Your objective =
Exactly as written, return every line of the data below apart from the pictures.

Exercise materials =
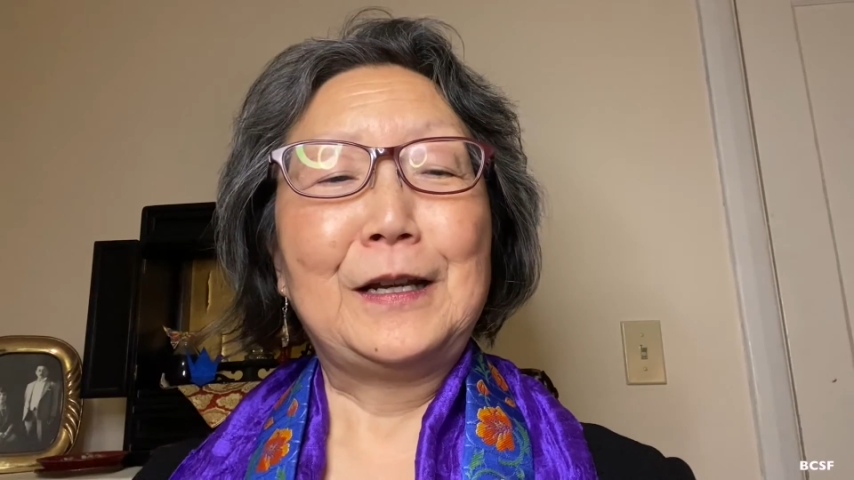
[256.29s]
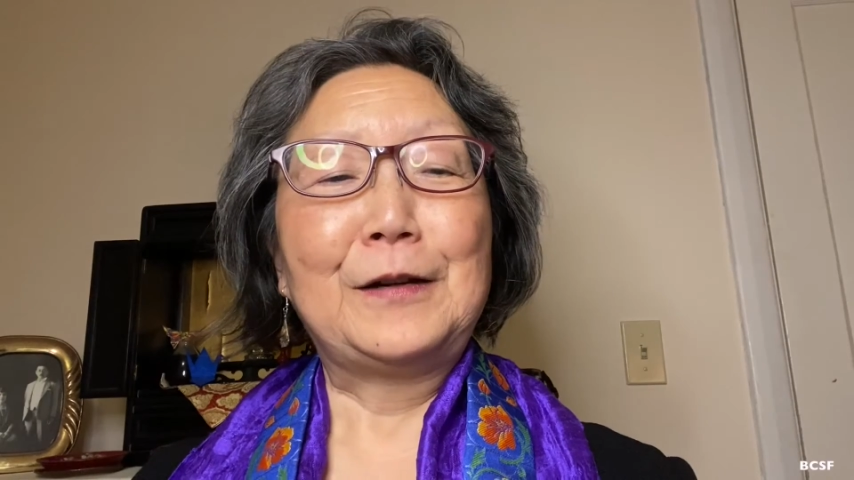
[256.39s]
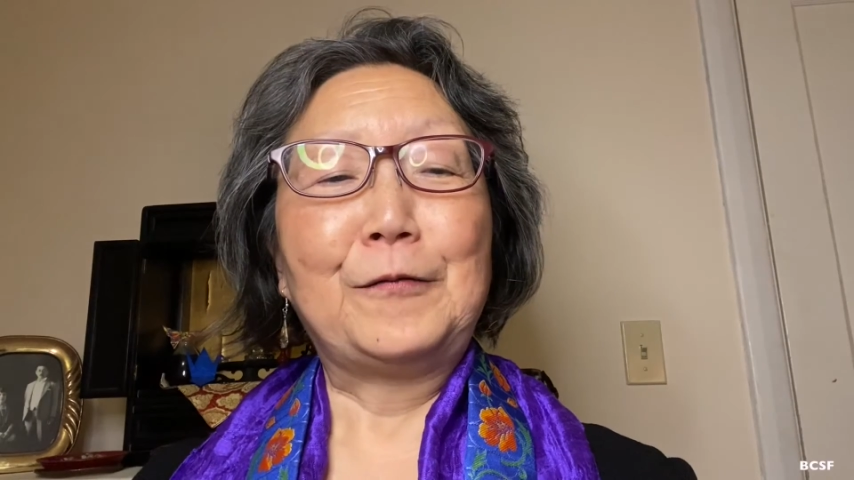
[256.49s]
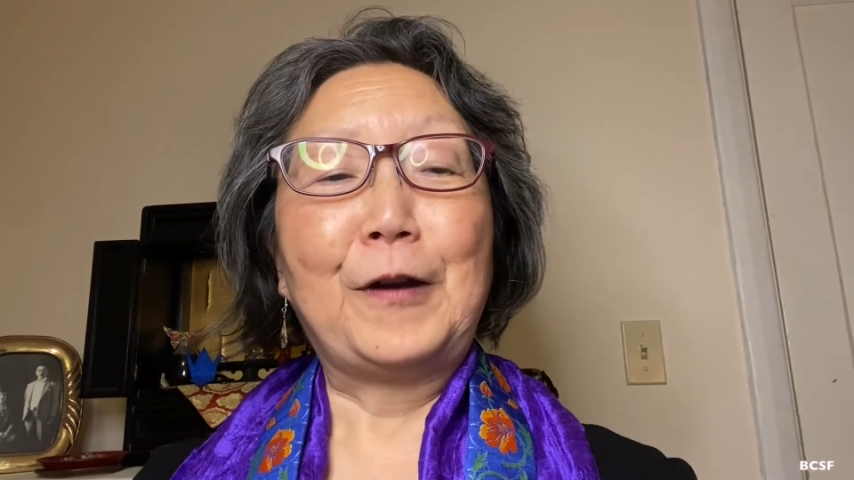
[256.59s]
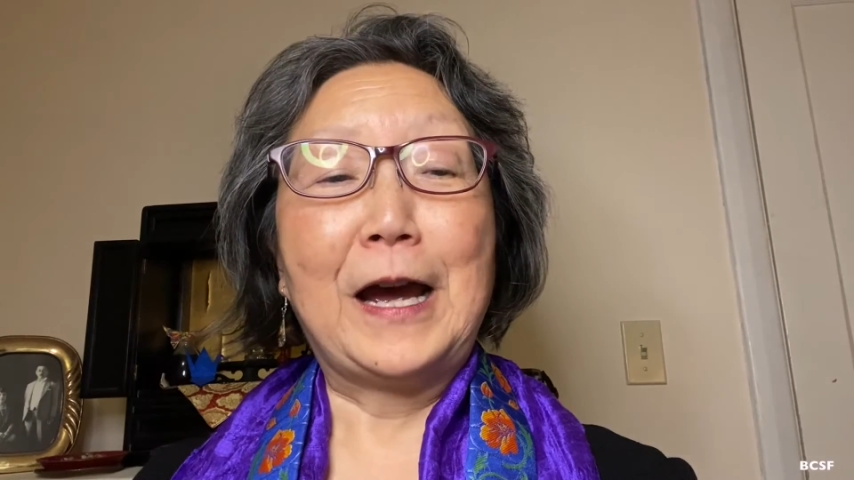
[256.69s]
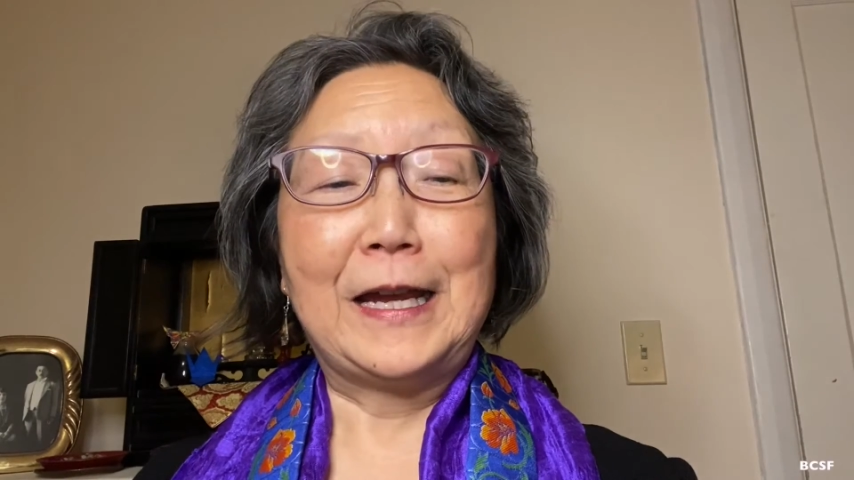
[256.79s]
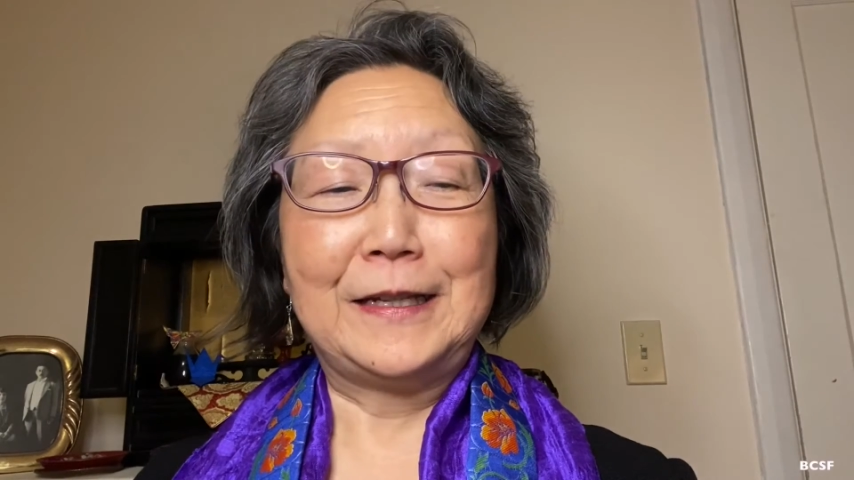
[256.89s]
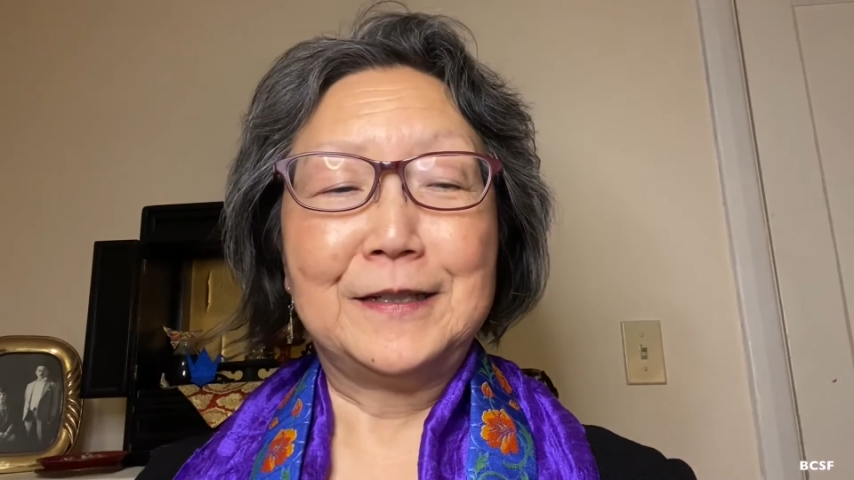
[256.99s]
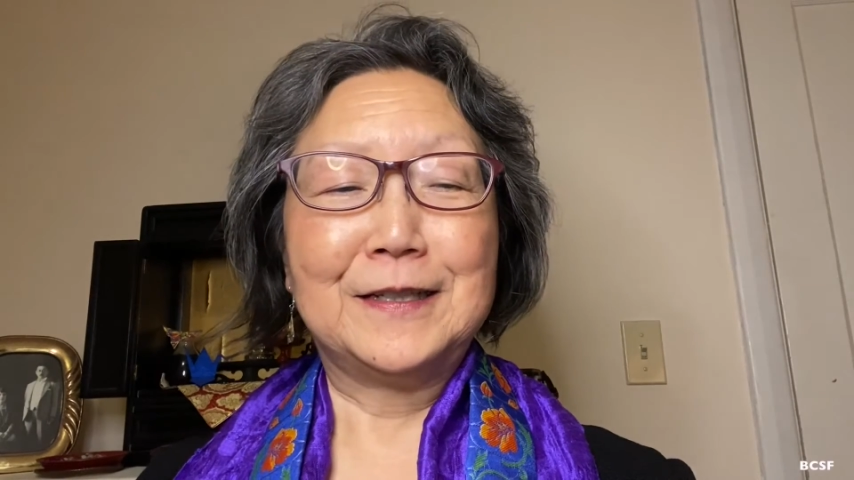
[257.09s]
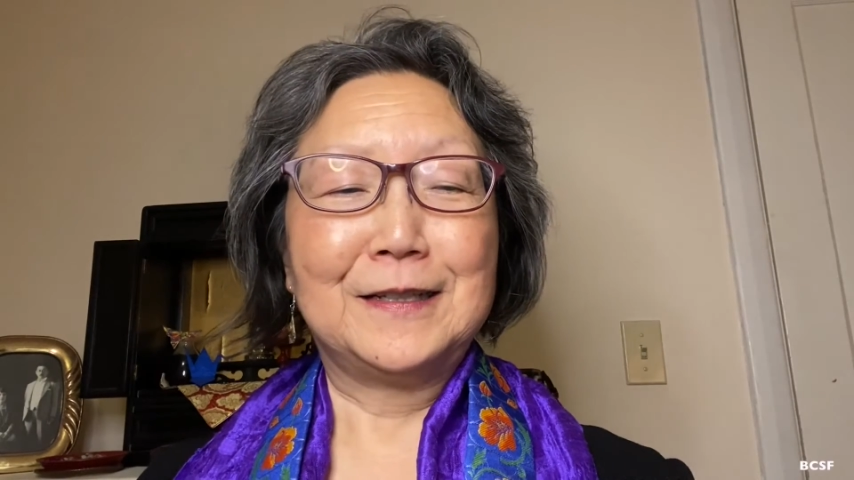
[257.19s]

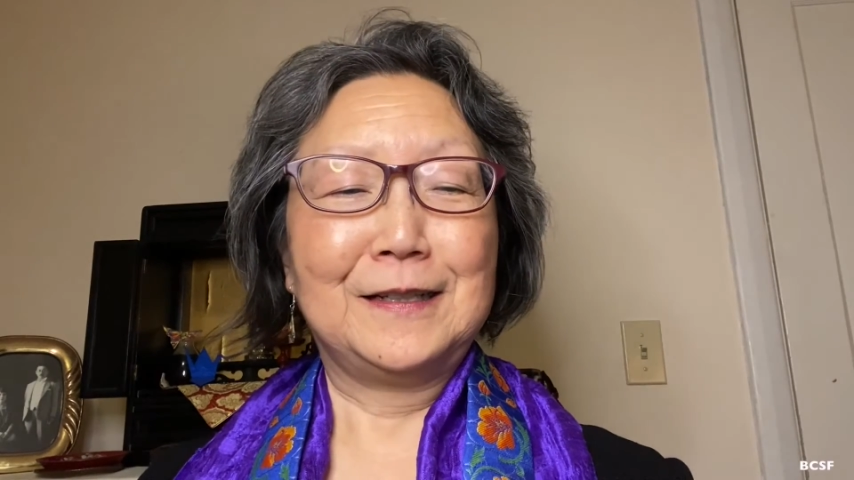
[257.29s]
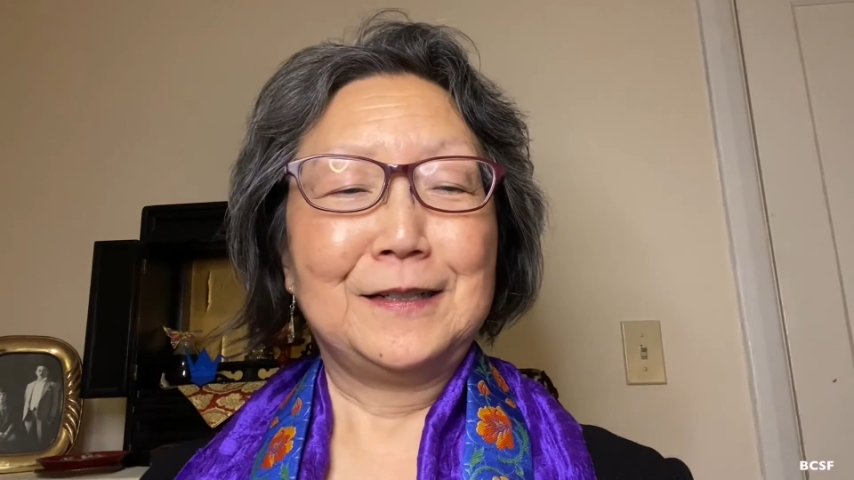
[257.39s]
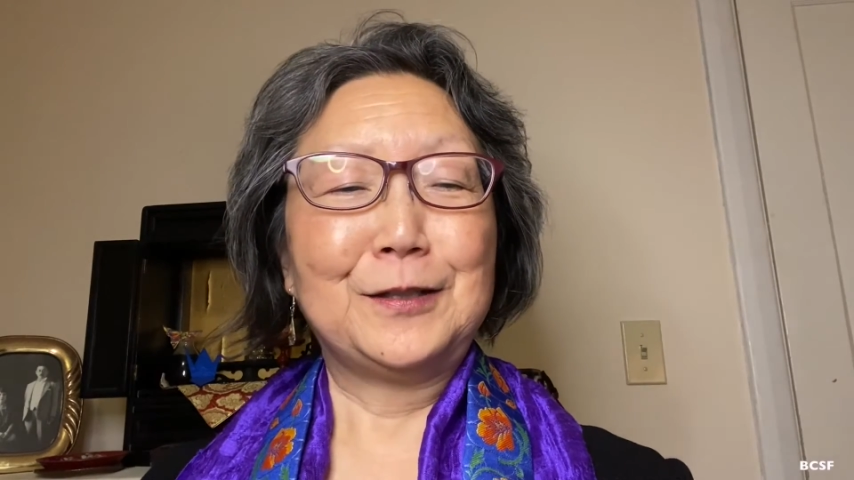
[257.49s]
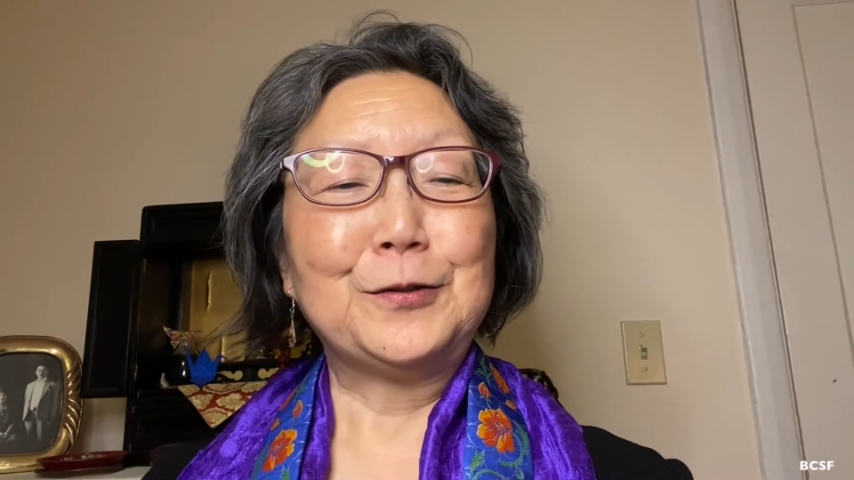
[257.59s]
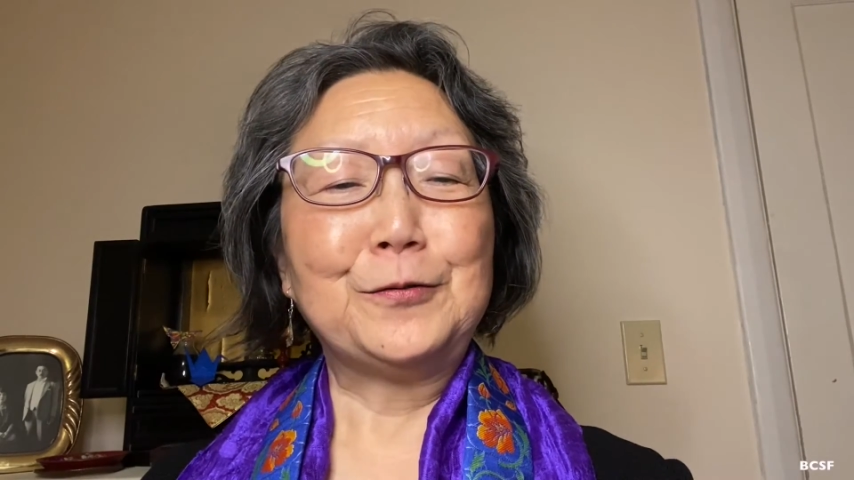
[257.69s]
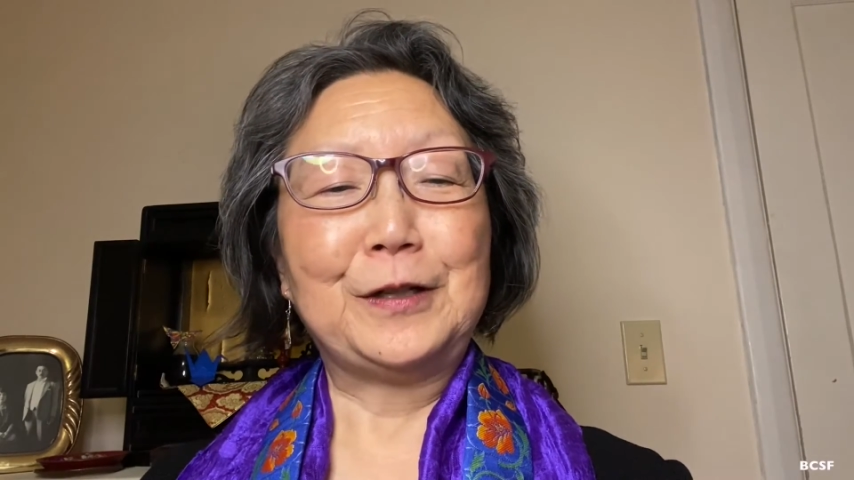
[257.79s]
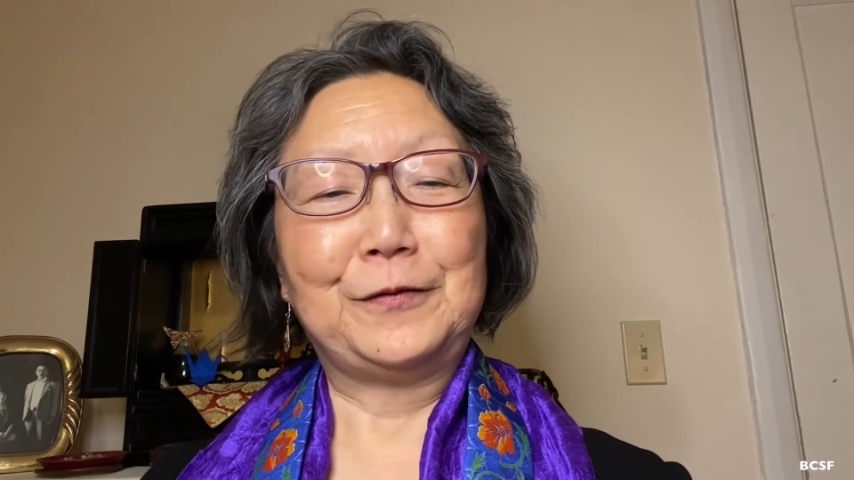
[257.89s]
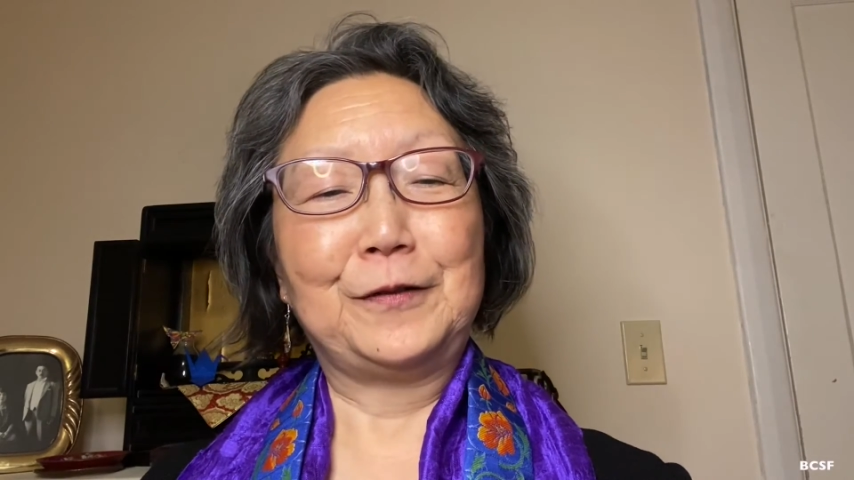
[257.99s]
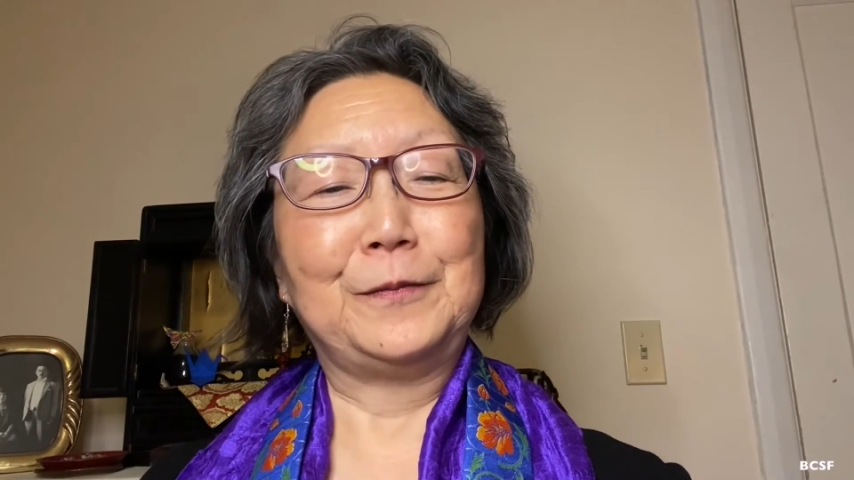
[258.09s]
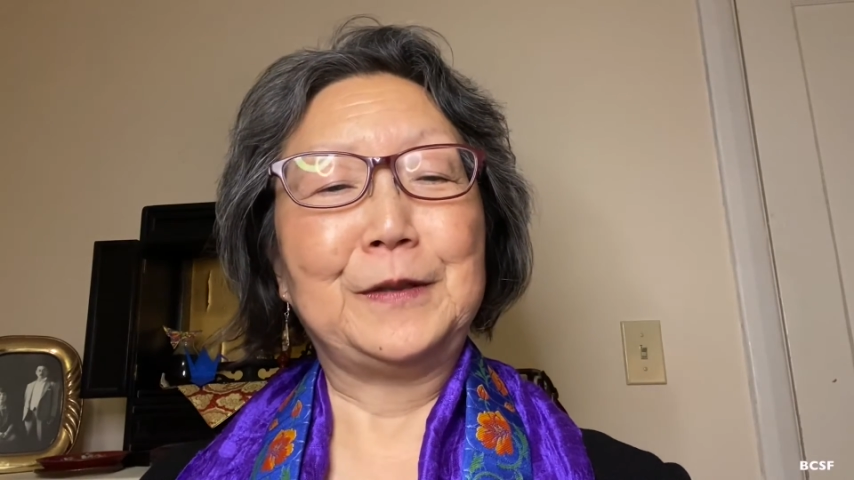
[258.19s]
rides to and
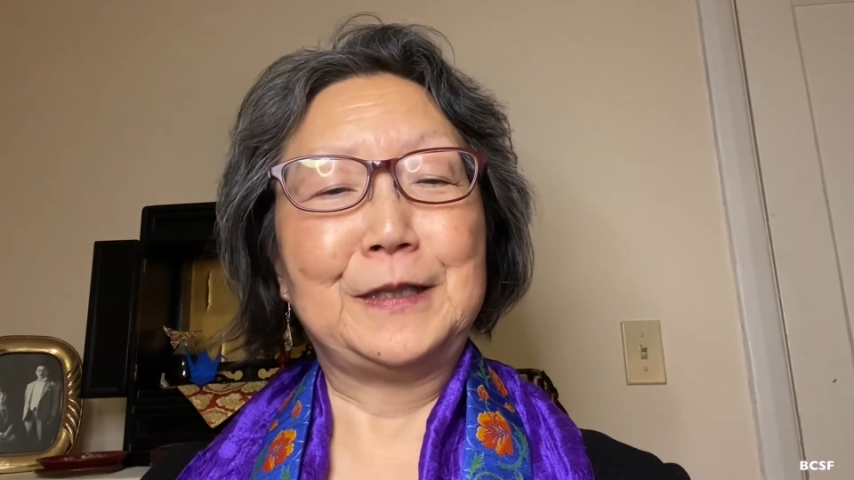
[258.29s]
from the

Result of this exercise =
[256.29s]
[256.39s]
[256.49s]
[256.59s]
[256.69s]
[256.79s]
[256.89s]
[256.99s]
[257.09s]
[257.19s]

[257.29s]
[257.39s]
[257.49s]
[257.59s]
[257.69s]
[257.79s]
[257.89s]
[257.99s]
[258.09s]
[258.19s]
rides to and
[258.29s]
from the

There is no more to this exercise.